### Task to complete
In the data below, find the line containing "[96.63-97.53s]"; transcribe it and each line after it exactly, through the last, skipping pictures.

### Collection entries
******************************
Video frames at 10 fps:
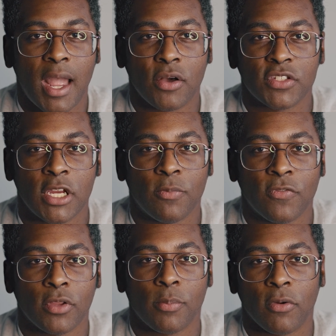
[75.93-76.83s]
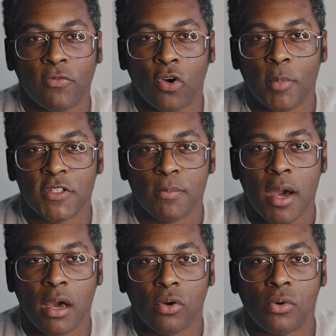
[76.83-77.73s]
I'll say for the performance
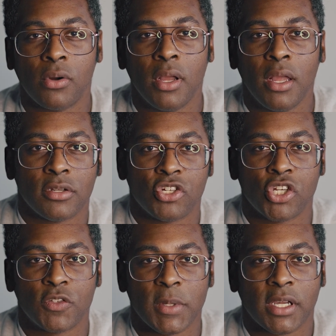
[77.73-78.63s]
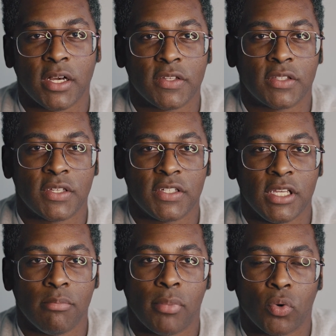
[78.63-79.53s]
model, just because the
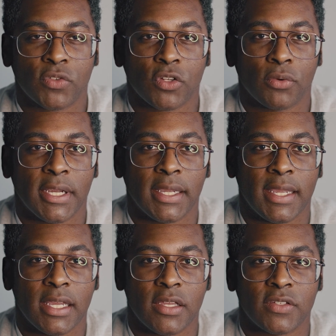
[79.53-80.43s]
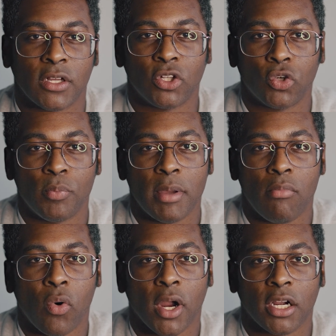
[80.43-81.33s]
seat bolstering is a little bit
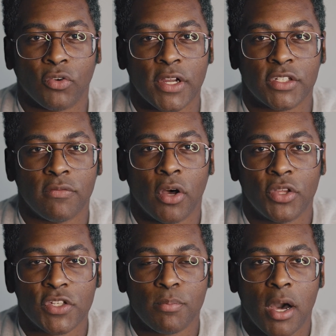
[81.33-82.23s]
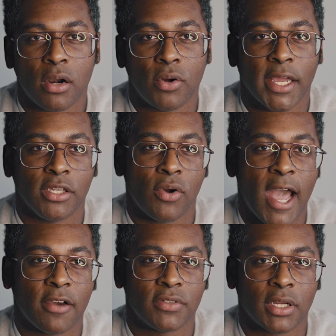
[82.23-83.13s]
more aggressive on this model and you'll
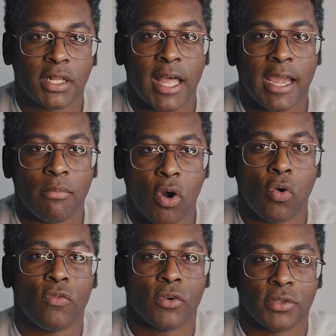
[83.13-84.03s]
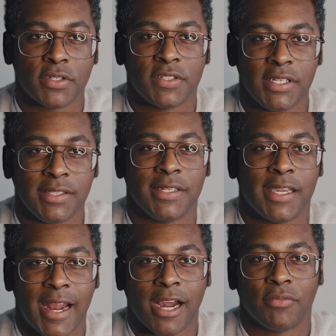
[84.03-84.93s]
have to climb over the seat to
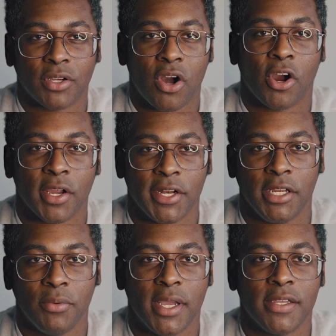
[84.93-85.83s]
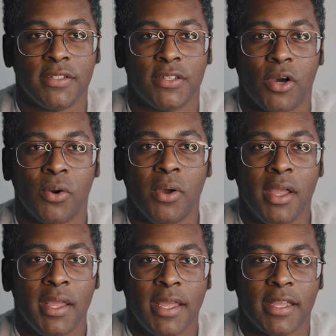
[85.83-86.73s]
get out of the car anyway. So
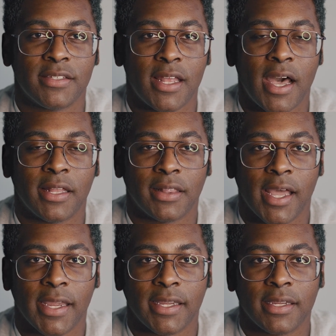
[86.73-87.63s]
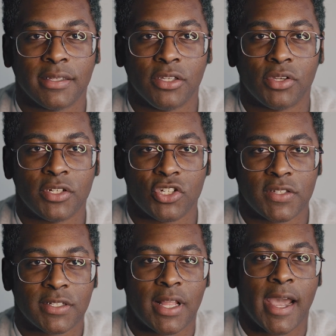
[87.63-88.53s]
it's not like you can
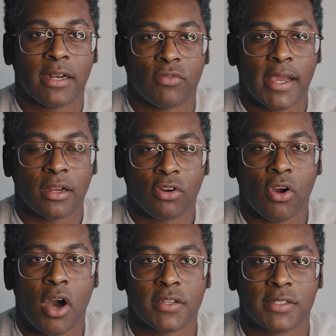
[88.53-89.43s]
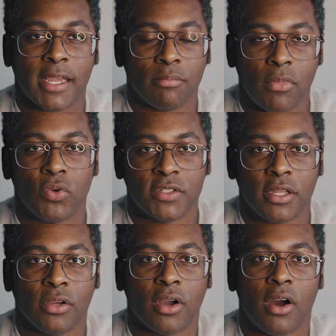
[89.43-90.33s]
just slide right across like most
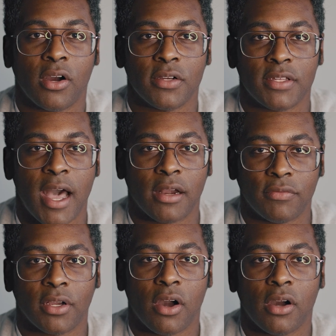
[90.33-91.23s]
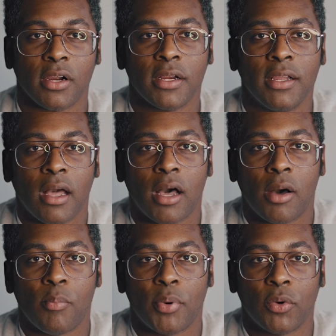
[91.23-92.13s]
other cars out of the car.
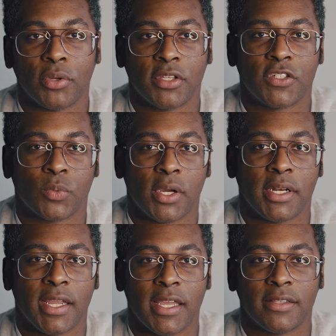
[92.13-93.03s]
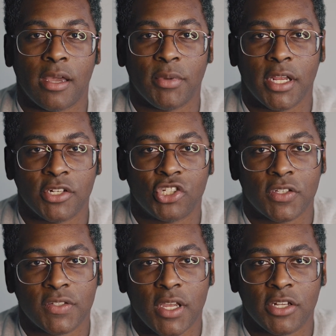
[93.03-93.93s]
But with this one, it's
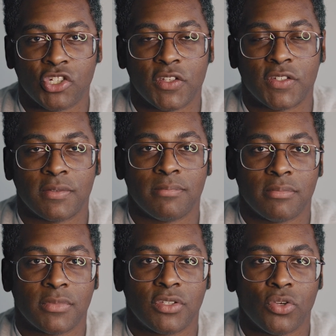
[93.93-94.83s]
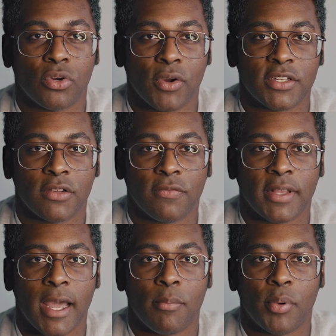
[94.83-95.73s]
just too aggressive for
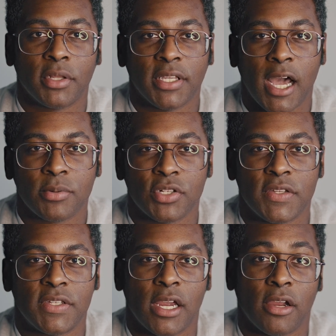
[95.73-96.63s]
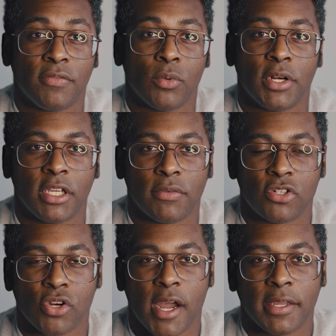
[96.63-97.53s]
that. But the option is there if you want to give it
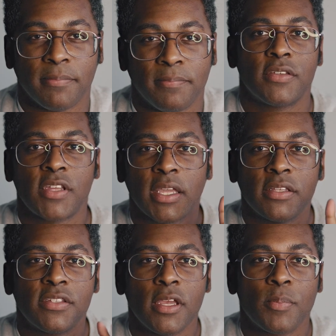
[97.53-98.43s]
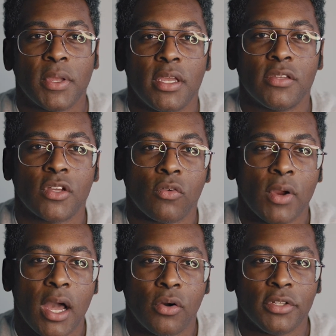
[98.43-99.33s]
a try. Second tip is
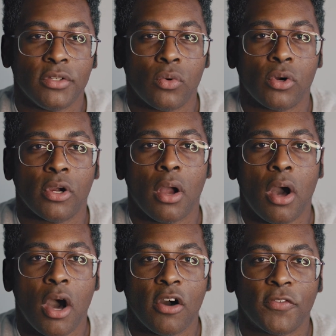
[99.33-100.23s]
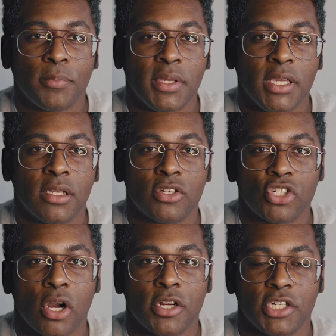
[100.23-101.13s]
around your off-peak
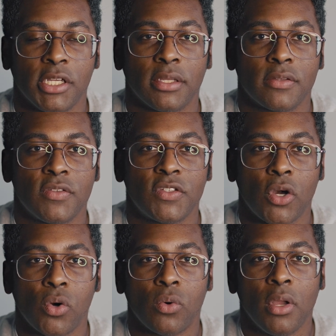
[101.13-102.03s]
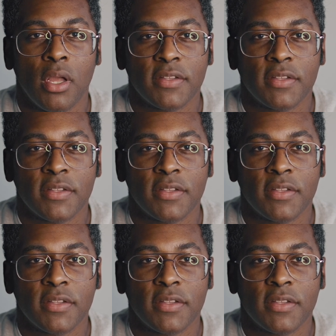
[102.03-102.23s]
charging. So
******************************
### Result of the exercise
[96.63-97.53s]
that. But the option is there if you want to give it
[97.53-98.43s]
[98.43-99.33s]
a try. Second tip is
[99.33-100.23s]
[100.23-101.13s]
around your off-peak
[101.13-102.03s]
[102.03-102.23s]
charging. So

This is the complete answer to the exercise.